The result in New Jersey's 11th Congressional District, said Grim, "suggests a new world is possible."
In addition to pushing for policies to improve the lives of working New Jersey families, Mejia was the only candidate in the Democratic primary election in February who publicly stated that Israel's US-backed assault on Gaza is a genocide.
Journalist Zaid Jilani noted that—with public support for Israel plummeting, including among Jewish voters, as it wages war on Gaza, Iran, and Lebanon—Mejia's position didn't prevent largely Jewish communities in the 11th District from supporting her.
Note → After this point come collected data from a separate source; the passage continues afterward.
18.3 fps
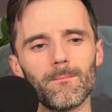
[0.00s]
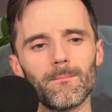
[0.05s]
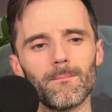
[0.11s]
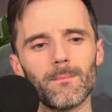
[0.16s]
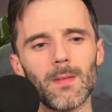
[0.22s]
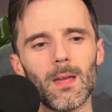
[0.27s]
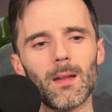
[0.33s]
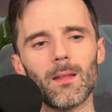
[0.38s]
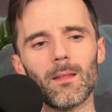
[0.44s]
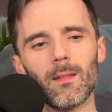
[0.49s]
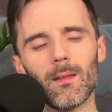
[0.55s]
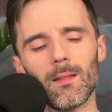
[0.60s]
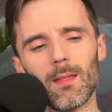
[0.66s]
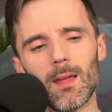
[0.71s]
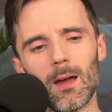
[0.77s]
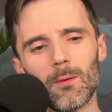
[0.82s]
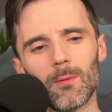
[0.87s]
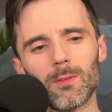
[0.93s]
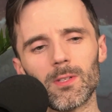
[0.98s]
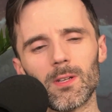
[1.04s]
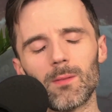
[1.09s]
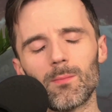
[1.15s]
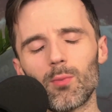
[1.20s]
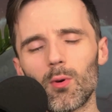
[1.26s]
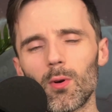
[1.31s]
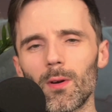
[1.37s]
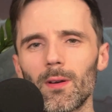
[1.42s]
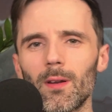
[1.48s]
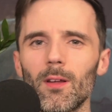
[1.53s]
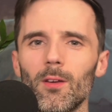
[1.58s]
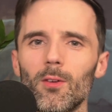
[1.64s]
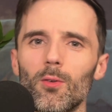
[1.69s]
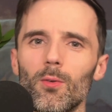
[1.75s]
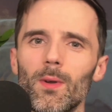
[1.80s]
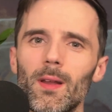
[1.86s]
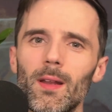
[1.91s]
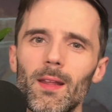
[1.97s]
And I think that was an important
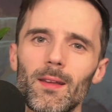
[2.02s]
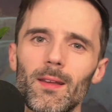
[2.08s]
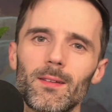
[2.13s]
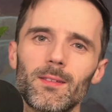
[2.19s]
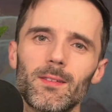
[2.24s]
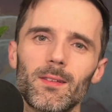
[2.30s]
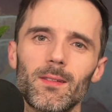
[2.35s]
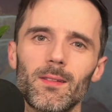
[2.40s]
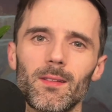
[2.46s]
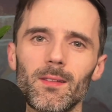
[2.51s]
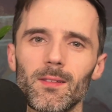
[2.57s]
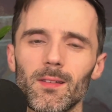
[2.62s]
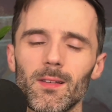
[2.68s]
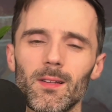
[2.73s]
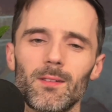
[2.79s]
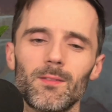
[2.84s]
ingredient in this kind of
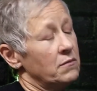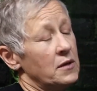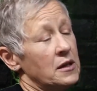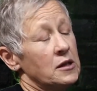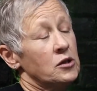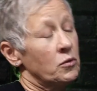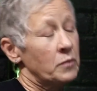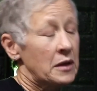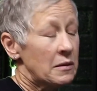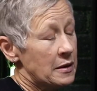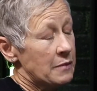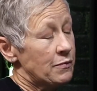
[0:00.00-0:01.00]
Like, so
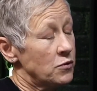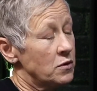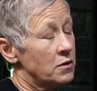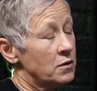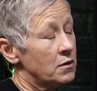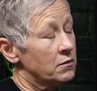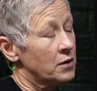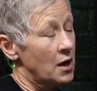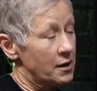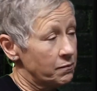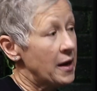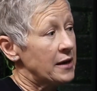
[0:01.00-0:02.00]
many people
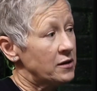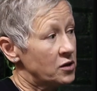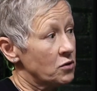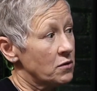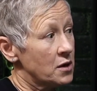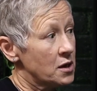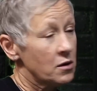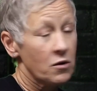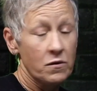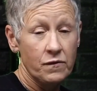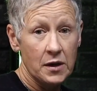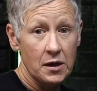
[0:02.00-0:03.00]
got pets during
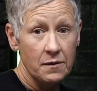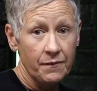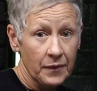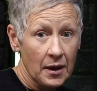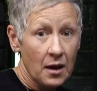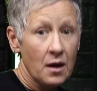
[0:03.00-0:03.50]
COVID.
Hathaway accused Mejia of being antisemitic over her criticism of Israel's assault on Gaza, an allegation she vehemently rejected during a debate.
“As a member of Congress, I would use every legislative power at my disposal to protect the rights of Jewish constituents and convene spaces to educate and to fight antisemitism, because I know it’s real,” she said.
During the primary, the United Democracy Project, a super political action committee aligned with the powerful pro-Israel lobby group the American Israel Public Affairs Committee, focused its attention on Malinowski, attacking the longtime supporter of Israel for his criticism of far-right Prime Minister Benjamin Netanyahu. The group's spending against Malinowski appeared to backfire, benefiting Mejia, who has been more outspoken in her objections to Israel's violent policies.
Mejia was elected to fill the seat left vacant by Gov. Mikie Sherrill, also a Democrat, for the next eight months. She has already entered the race for the November election, and Hathaway has signaled he plans to run as well.
The progressive advocacy group Our Revolution said that by electing Mejia to represent the 11th District, voters "chose people over corporations."
"They chose to send an organizer to Congress," said the group, "to fight for radical change and build a better Democratic Party."